Outro dia, uma cliente me questionou: “Você ainda fotografa pessoas reais ou já está usando IA?”. A pergunta era direta, talvez até bem-intencionada, mas soou como uma daquelas frases que batem no fundo do estômago antes de fazer eco na cabeça. Porque mais do que perguntar sobre técnica, ela escancarava uma mudança de comportamento, de uma era. Um deslocamento sutil no que entendemos por imagem, autoria e presença — sutil como o ruidoso arrastar de um baú cheio e empoeirado as três da manhã em um apartamento.
Nos últimos meses, tenho acompanhado os avanços "impressionantes" da IA na criação de imagens. Retratos perfeitos de pessoas que nunca existiram, luzes milimetricamente simuladas, expressões renderizadas com precisão matemática. A princípio, tudo isso soa como mágica. Mas há algo desconcertante nesse milagre: a ausência de alma, sim, aquela velha alma que nós fotógrafos roubamos aqui e ali.

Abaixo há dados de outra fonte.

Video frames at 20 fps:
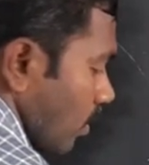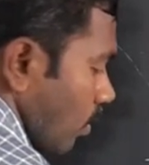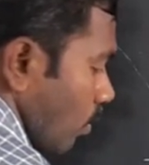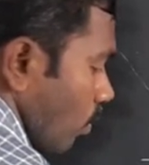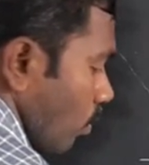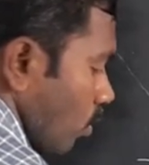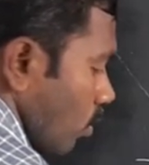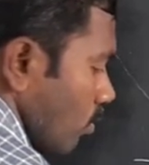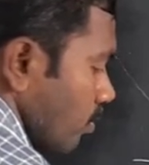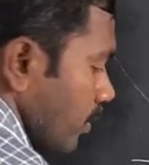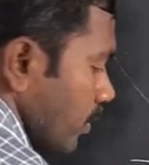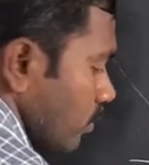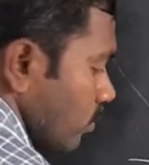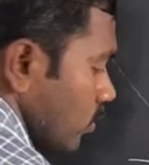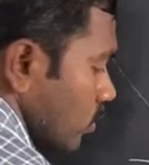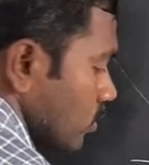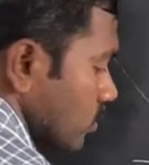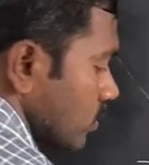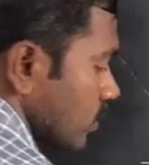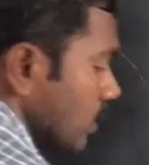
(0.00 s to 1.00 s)

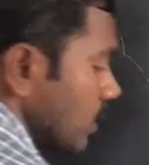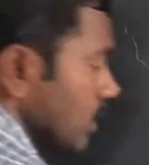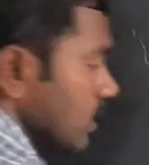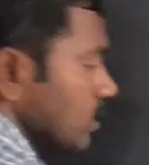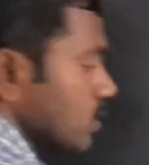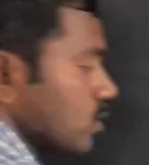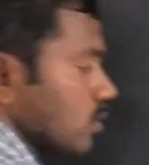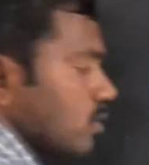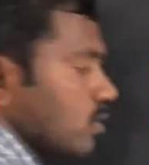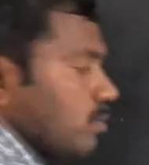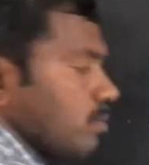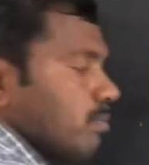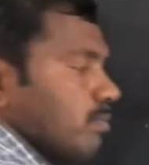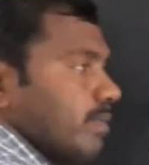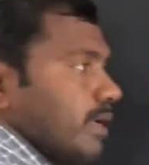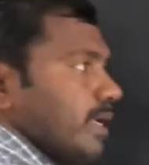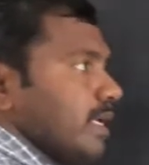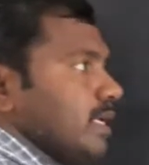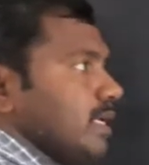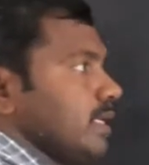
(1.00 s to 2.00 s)
Omnivores. So
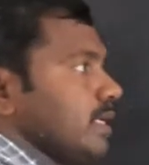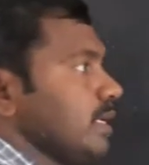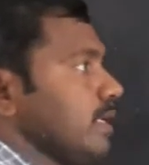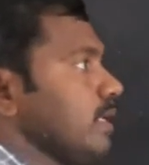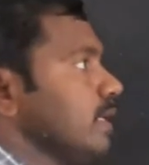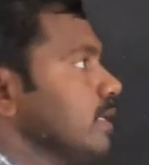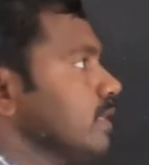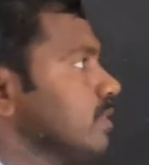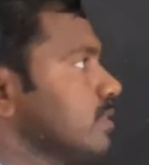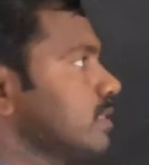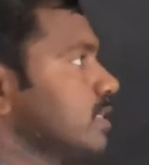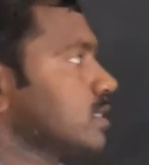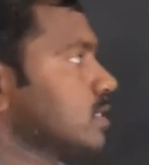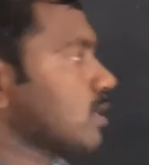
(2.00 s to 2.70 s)
mainly these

A fotografia comercial, que sempre dialogou com desejo, estética e narrativa, está sendo convidada a rever seus fundamentos. O que estamos vendendo, afinal? Um produto? Uma emoção? Ou apenas pixels bem organizados? Diante das ferramentas que prometem entregar “resultados” instantâneos, o papel do fotógrafo parece ameaçado — mas talvez o verbo esteja mal conjugado. Ele não está ameaçado. Está em transição, ou elaboração, ou agonia, ou sublimação. Ainda difícil de entender ou descrever.
O que a inteligência artificial ainda não entendeu — e talvez nunca entenda — é que uma imagem não é feita apenas com luz e lente, na perfeição neural ou algorítmica . Ela é feita com escuta. Com presença. Com repertório. E sobretudo com aquele silêncio antes do clique, quando tudo fica suspenso por um segundo e o mundo se revela sem que a gente peça.

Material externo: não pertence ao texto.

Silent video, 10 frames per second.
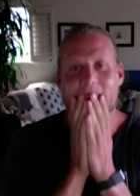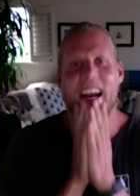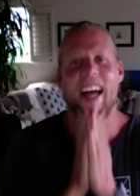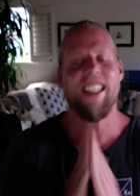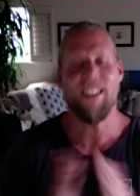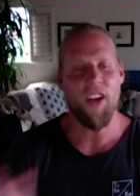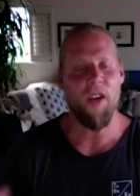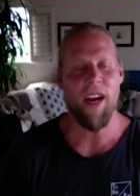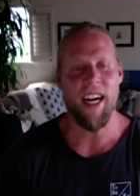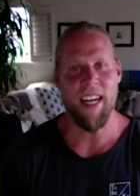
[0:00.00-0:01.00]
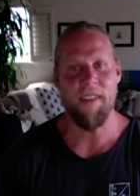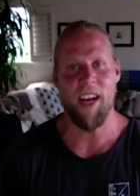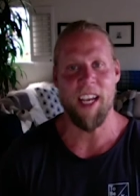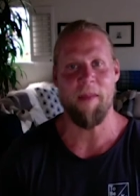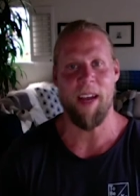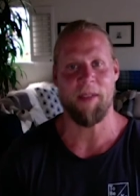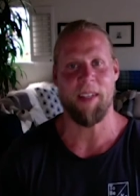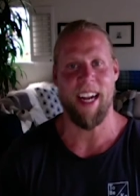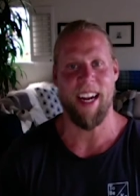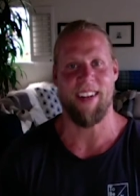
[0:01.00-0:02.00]
I just don't want any fucking mashed
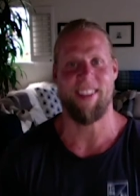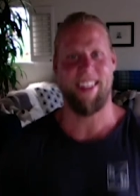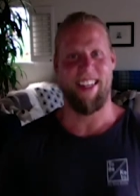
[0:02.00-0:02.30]
potatoes. You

Fotografar pessoas, produtos ou espaços ainda será necessário. Mas o que passará a ser essencial é a narrativa por trás disso. A curadoria do olhar. O gesto ético de não substituir histórias reais por cópias perfeitas — e sem memória. Em um futuro onde tudo pode ser simulado, a fotografia que sobreviverá será a que ainda emociona. A que ainda respira.
Porque no fim das contas, não estamos em disputa com a IA. Estamos em disputa com o esquecimento.